[PATCH v3 09/22] sched,rcu,tracing: Avoid tracing before in_nmi() is correct

From: Peter Zijlstra
Date: Wed Feb 19 2020 - 10:14:20 EST


If we call into a tracer before in_nmi() becomes true, the tracer can
no longer detect it is called from NMI context and behave correctly.

Therefore change nmi_{enter,exit}() to use __preempt_count_{add,sub}()
as the normal preempt_count_{add,sub}() have a (desired) function
trace entry.

This fixes a potential issue with current code; AFAICT when the
function-tracer has stack-tracing enabled __trace_stack() will
malfunction when it hits the preempt_count_add() function entry from
NMI context.

Suggested-by: Steven Rostedt (VMware) <rosted@xxxxxxxxxxx>
Signed-off-by: Peter Zijlstra (Intel) <peterz@xxxxxxxxxxxxx>
---
include/linux/hardirq.h | 13 +++++++++++--
1 file changed, 11 insertions(+), 2 deletions(-)

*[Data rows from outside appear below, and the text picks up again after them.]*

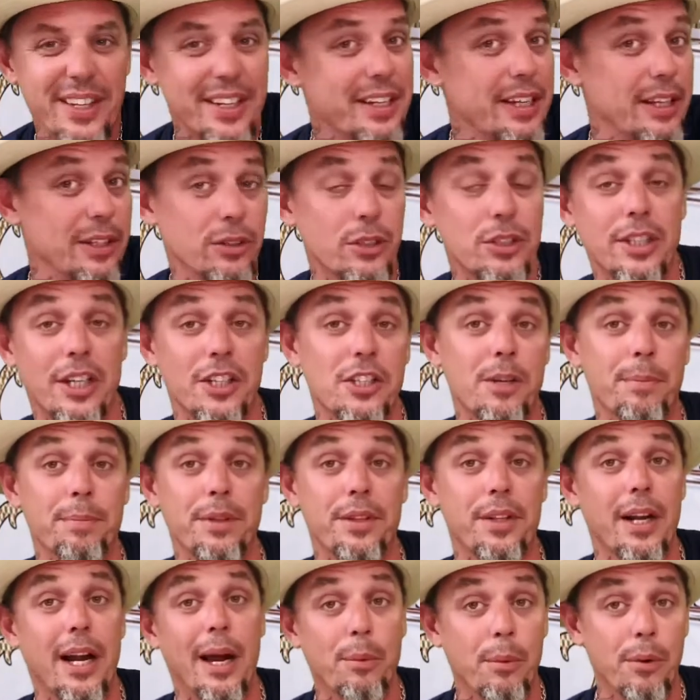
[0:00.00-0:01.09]
it looks like something that
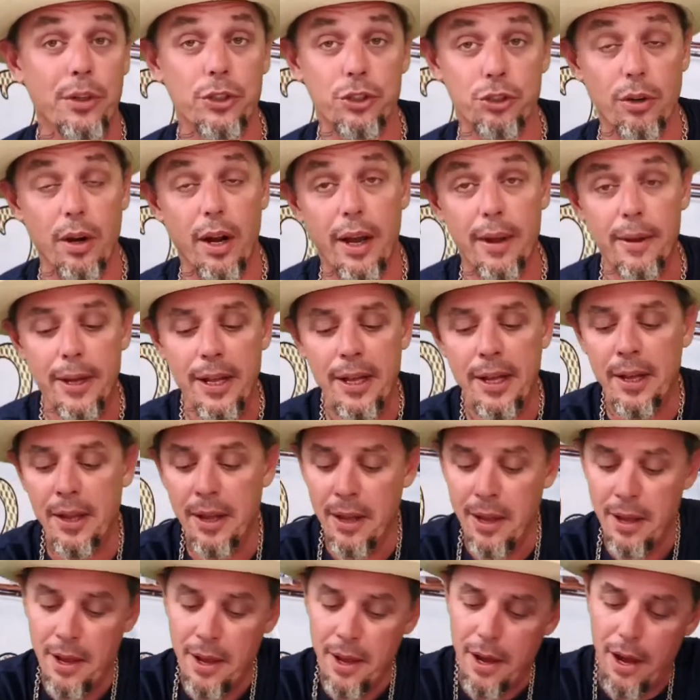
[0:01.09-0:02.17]
I want to
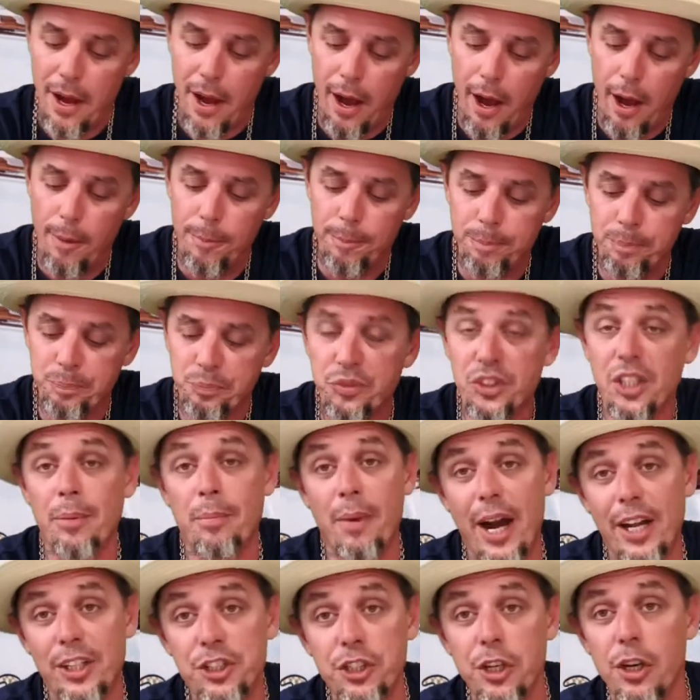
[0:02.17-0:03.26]
try.
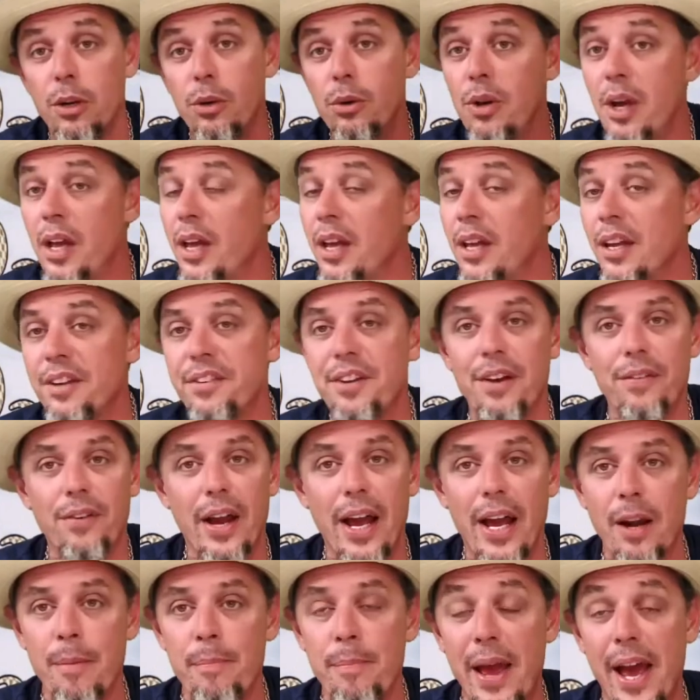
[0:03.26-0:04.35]
Camacho, never
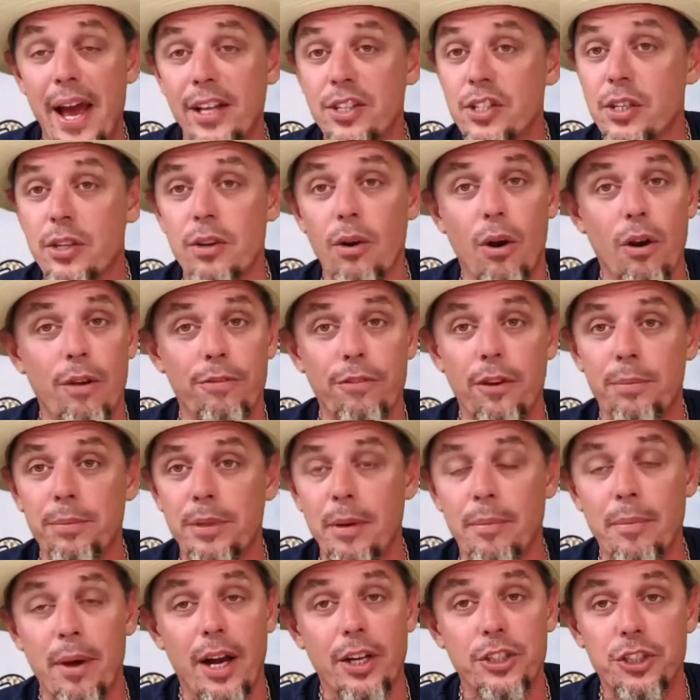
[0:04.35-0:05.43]
had a bad cigar from
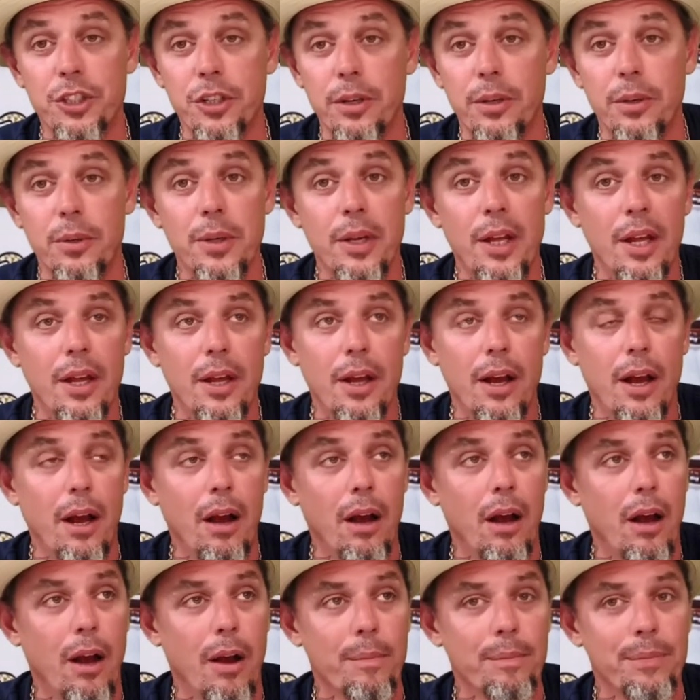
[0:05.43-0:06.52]
Camacho.
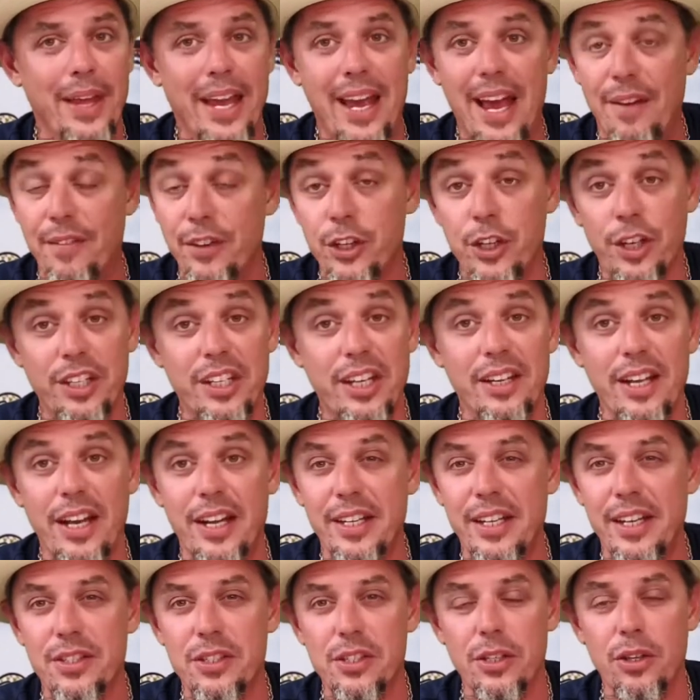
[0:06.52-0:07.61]
They have a good
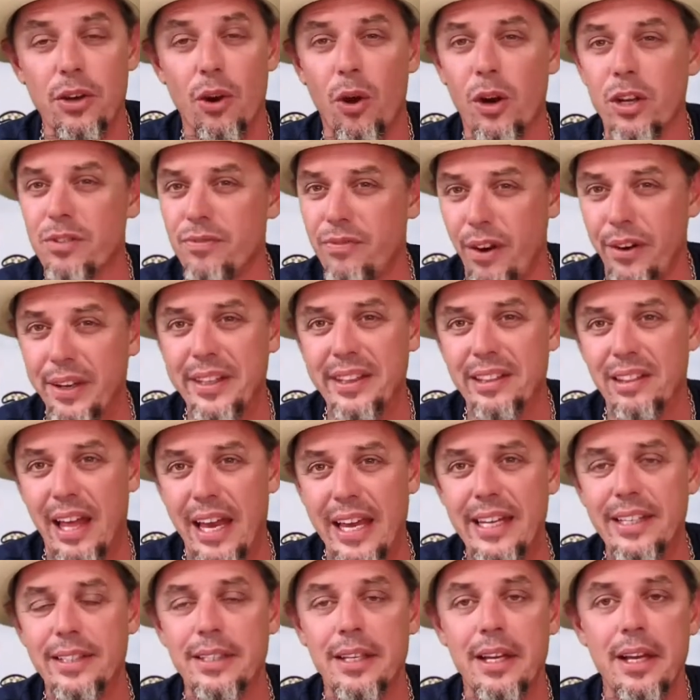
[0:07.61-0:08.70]
Connecticut cigar. It's very
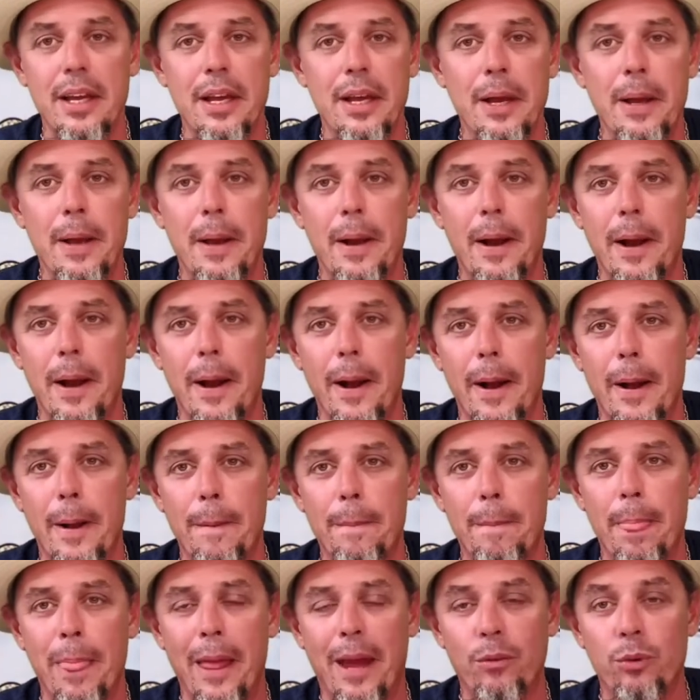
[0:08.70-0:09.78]
light.
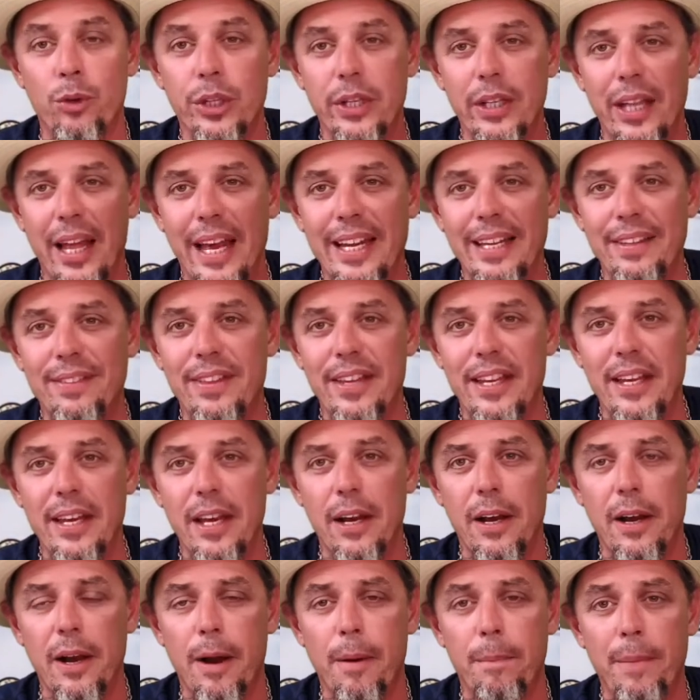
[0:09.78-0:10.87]
I really like the
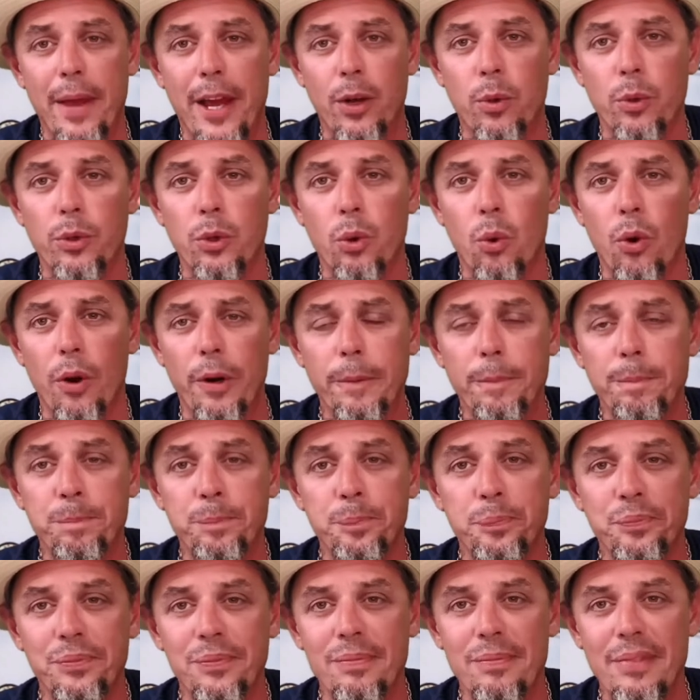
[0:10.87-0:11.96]
Ecuador
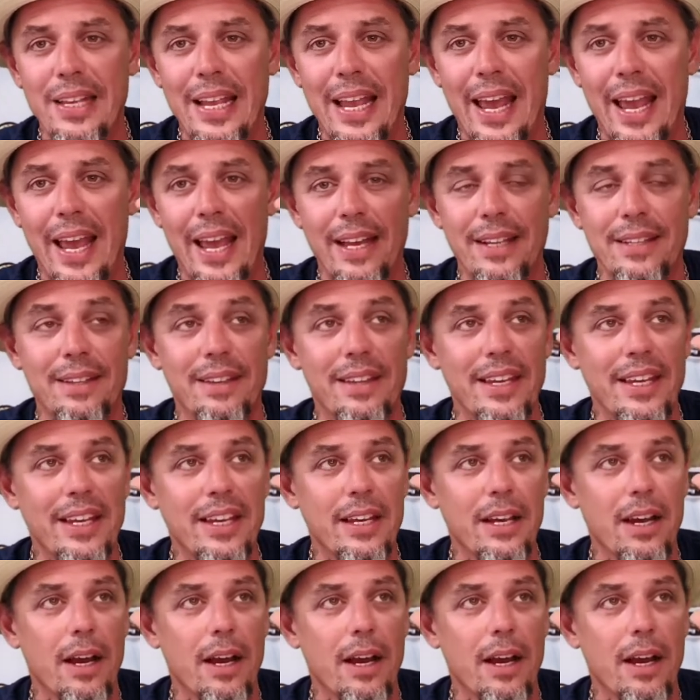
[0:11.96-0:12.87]
and the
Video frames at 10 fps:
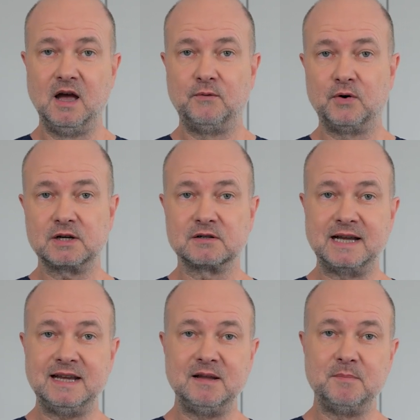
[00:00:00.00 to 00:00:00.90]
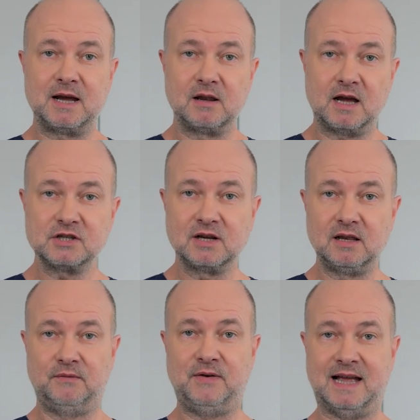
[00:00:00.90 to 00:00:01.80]
For creating
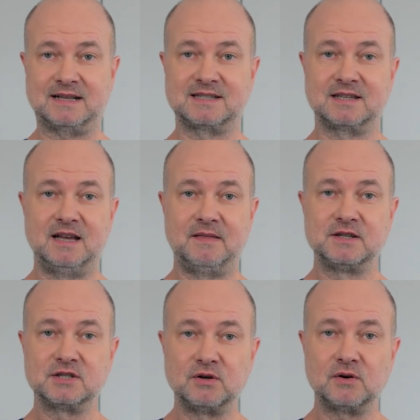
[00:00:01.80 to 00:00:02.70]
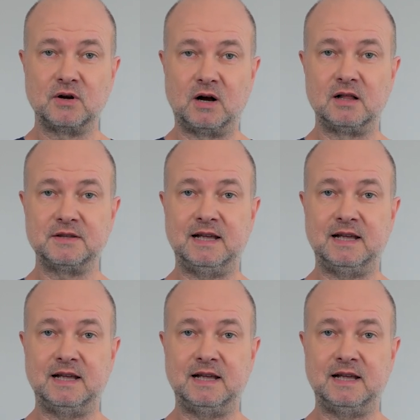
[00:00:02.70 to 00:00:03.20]
biological effects, the so-called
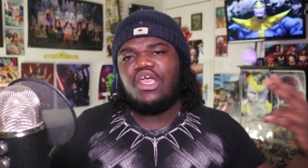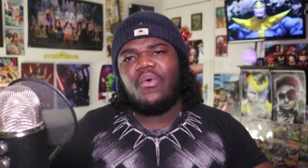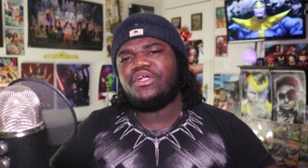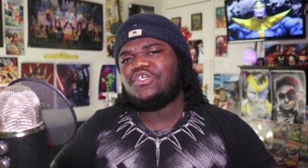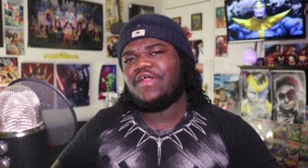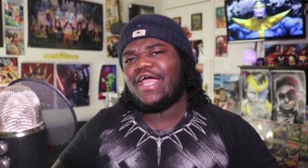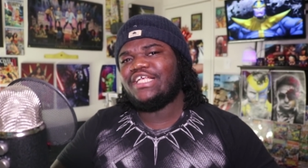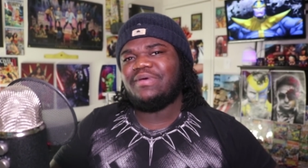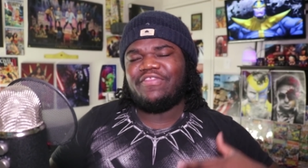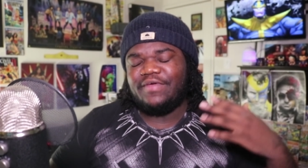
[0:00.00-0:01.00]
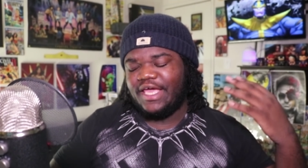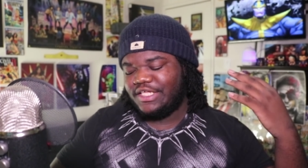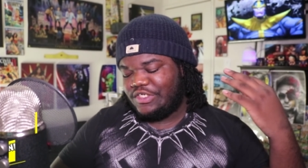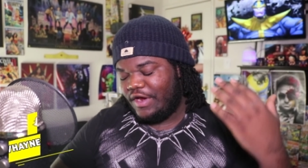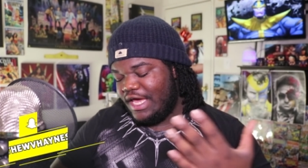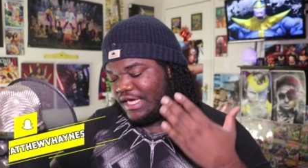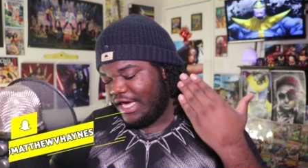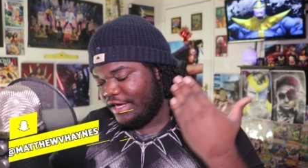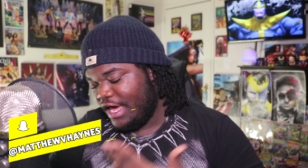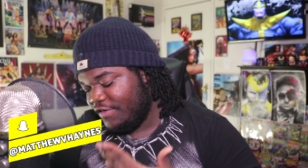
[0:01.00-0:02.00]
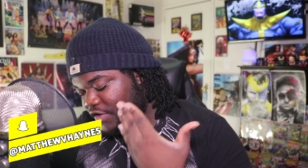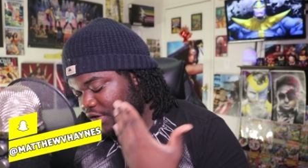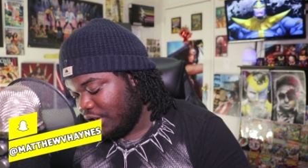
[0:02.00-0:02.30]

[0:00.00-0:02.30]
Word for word: Yo, what is going on guys? Matthew V. Haynes here, aka The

--- a/include/linux/hardirq.h
+++ b/include/linux/hardirq.h
@@ -65,6 +65,15 @@ extern void irq_exit(void);
#define arch_nmi_exit() do { } while (0)
#endif

+/*
+ * NMI vs Tracing
+ * --------------
+ *
+ * We must not land in a tracer until (or after) we've changed preempt_count
+ * such that in_nmi() becomes true. To that effect all NMI C entry points must
+ * be marked 'notrace' and call nmi_enter() as soon as possible.
+ */
+
#define nmi_enter() \
do { \
arch_nmi_enter(); \
@@ -72,7 +81,7 @@ extern void irq_exit(void);
lockdep_off(); \
ftrace_nmi_enter(); \
BUG_ON(in_nmi() == NMI_MASK); \
- preempt_count_add(NMI_OFFSET + HARDIRQ_OFFSET); \
+ __preempt_count_add(NMI_OFFSET + HARDIRQ_OFFSET); \
rcu_nmi_enter(); \
trace_hardirq_enter(); \
} while (0)
@@ -82,7 +91,7 @@ extern void irq_exit(void);
trace_hardirq_exit(); \
rcu_nmi_exit(); \
BUG_ON(!in_nmi()); \
- preempt_count_sub(NMI_OFFSET + HARDIRQ_OFFSET); \
+ __preempt_count_sub(NMI_OFFSET + HARDIRQ_OFFSET); \
ftrace_nmi_exit(); \
lockdep_on(); \
printk_nmi_exit(); \